Few noticed the unusual circumstances at the time, and presidents previously have been able to create majorities of like-minded commissioners, Savage reports, but Bush's commission has essentially made an about-face in its view of what civil rights cases to pursue.
Savage reports:
Before the changes, the agency had planned to evaluate a White House budget request for civil rights enforcement, the adequacy of college financial aid for minorities, and whether the US Census Bureau undercounts minorities, keeping nonwhite areas from their fair share of political apportionment and spending. After the appointments, the commission canceled the projects.
Instead, the commission has put out a series of reports concluding that there is little educational benefit to integrating elementary and secondary schools, calling for closer scrutiny of programs that help minorities gain admission to top law schools, and urging the government to look for ways to replace policies that help minority-owned businesses win contracts with race-neutral alternatives.
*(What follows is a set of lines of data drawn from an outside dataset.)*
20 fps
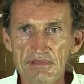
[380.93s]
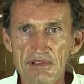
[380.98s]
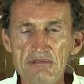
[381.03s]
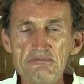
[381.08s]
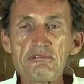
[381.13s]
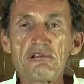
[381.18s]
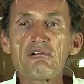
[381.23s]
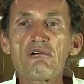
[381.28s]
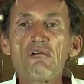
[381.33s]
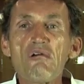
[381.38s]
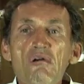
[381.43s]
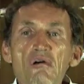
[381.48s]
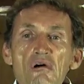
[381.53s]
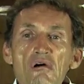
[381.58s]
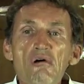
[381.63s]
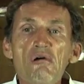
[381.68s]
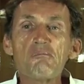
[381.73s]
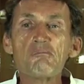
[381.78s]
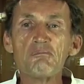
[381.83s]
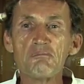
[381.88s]
Be
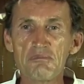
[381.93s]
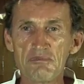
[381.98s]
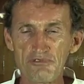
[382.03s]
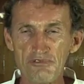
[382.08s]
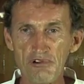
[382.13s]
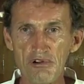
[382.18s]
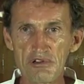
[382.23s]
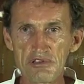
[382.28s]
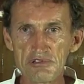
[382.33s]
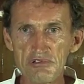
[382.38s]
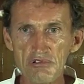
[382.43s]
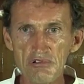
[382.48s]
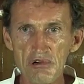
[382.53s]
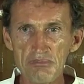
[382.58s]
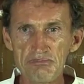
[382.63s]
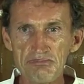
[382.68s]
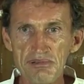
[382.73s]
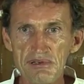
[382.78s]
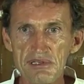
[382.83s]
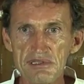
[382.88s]
open for a new
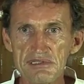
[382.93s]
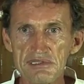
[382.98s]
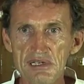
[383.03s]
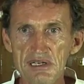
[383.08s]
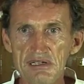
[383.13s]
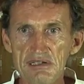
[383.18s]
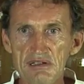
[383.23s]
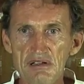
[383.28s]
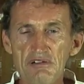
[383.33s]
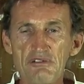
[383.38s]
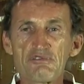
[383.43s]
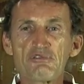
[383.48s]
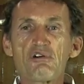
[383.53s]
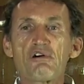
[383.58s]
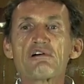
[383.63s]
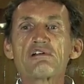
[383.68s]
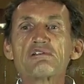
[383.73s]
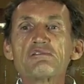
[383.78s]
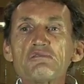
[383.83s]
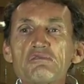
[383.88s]
opinion,
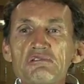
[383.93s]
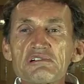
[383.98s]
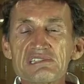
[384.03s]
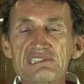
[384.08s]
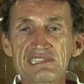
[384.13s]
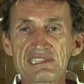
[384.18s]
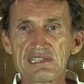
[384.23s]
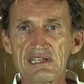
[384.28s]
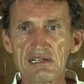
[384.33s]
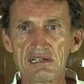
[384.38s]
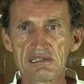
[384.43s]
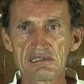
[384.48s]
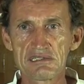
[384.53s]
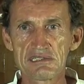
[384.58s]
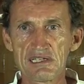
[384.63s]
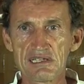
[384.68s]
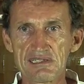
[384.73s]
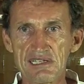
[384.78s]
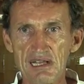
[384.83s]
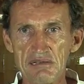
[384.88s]
for new things
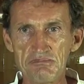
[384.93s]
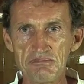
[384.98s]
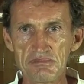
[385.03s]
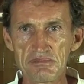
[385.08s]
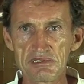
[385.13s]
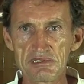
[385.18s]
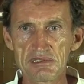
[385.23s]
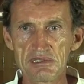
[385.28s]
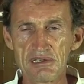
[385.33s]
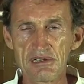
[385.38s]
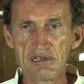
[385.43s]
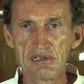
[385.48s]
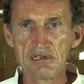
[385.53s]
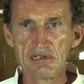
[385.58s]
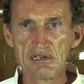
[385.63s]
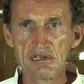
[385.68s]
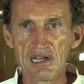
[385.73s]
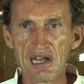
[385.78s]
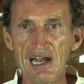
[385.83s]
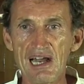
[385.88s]
that happens
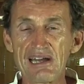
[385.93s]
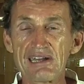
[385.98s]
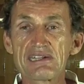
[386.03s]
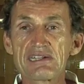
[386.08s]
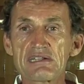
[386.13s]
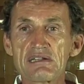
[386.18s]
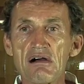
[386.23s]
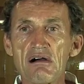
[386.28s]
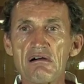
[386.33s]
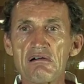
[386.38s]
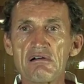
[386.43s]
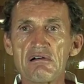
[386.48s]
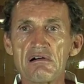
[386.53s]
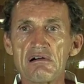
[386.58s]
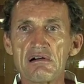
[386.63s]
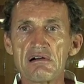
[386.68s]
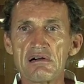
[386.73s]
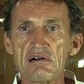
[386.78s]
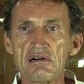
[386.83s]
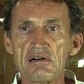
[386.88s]
right now.
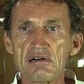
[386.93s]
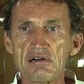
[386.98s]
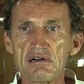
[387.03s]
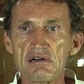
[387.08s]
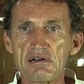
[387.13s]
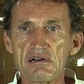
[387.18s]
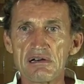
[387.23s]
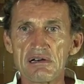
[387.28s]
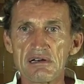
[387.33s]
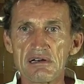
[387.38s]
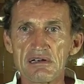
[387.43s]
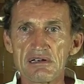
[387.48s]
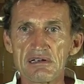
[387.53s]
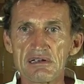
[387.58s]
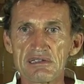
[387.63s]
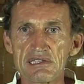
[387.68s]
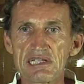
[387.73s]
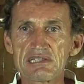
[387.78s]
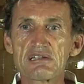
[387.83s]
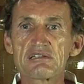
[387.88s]

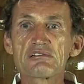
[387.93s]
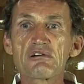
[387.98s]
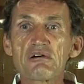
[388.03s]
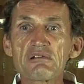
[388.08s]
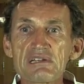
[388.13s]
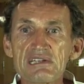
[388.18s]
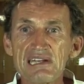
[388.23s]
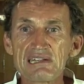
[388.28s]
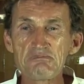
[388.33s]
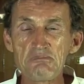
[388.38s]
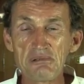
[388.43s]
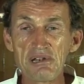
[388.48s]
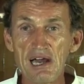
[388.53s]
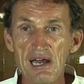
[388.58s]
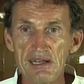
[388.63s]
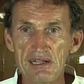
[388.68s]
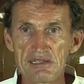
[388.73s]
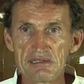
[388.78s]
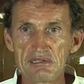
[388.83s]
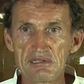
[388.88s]
That you don't get
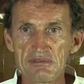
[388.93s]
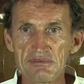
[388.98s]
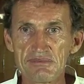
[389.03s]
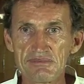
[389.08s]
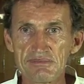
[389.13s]
blind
The conservative bloc has also pushed through retroactive term limits for several of its state advisory committees. As a result, some longtime traditional civil rights activists have had to leave the advisory panels, and the commission replaced several of them with conservative activists.
President Bush's re-shuffling of the deck marks at the very least an abandonment of previous president's efforts to install friendly majorities on the panel.
As Peter Shane, an Ohio State University law professor, tells Savage, Bush's move represented an unprecedented "escalation" in hardball politics. Previous presidents have established liberal and conservative 6-2 majorities on the panel, but they have done so by appointing like-minded independents, not securing party switches from sitting commissioners.
One of the commissioners who switched party affiliation, Abigail Thernstrom, told Savage that no one in the administration asked her to switch her registration, although she acknowledged discussing a pending vacancy on the commission with the White House.
"The discussion was who were the possible candidates and what did their [party] identification have to be," she told the newspaper.
Thernstrom insisted she was simply "more comfortable" as an independent because she had not been a lifelong Republican. But her actions around the time of the party switch seem to indicate a strong GOP streak, Savage reports.
"In more recent years, Thernstrom had been a consistent Republican. She voted in the March 2000 and March 2004 Republican primaries, gave $500 to the Bush-Cheney campaign in July 2004, and on Oct. 18, 2004, published an op-ed in the Wall Street Journal calling herself a Republican appointee - just nine days before she dropped her Republican registration."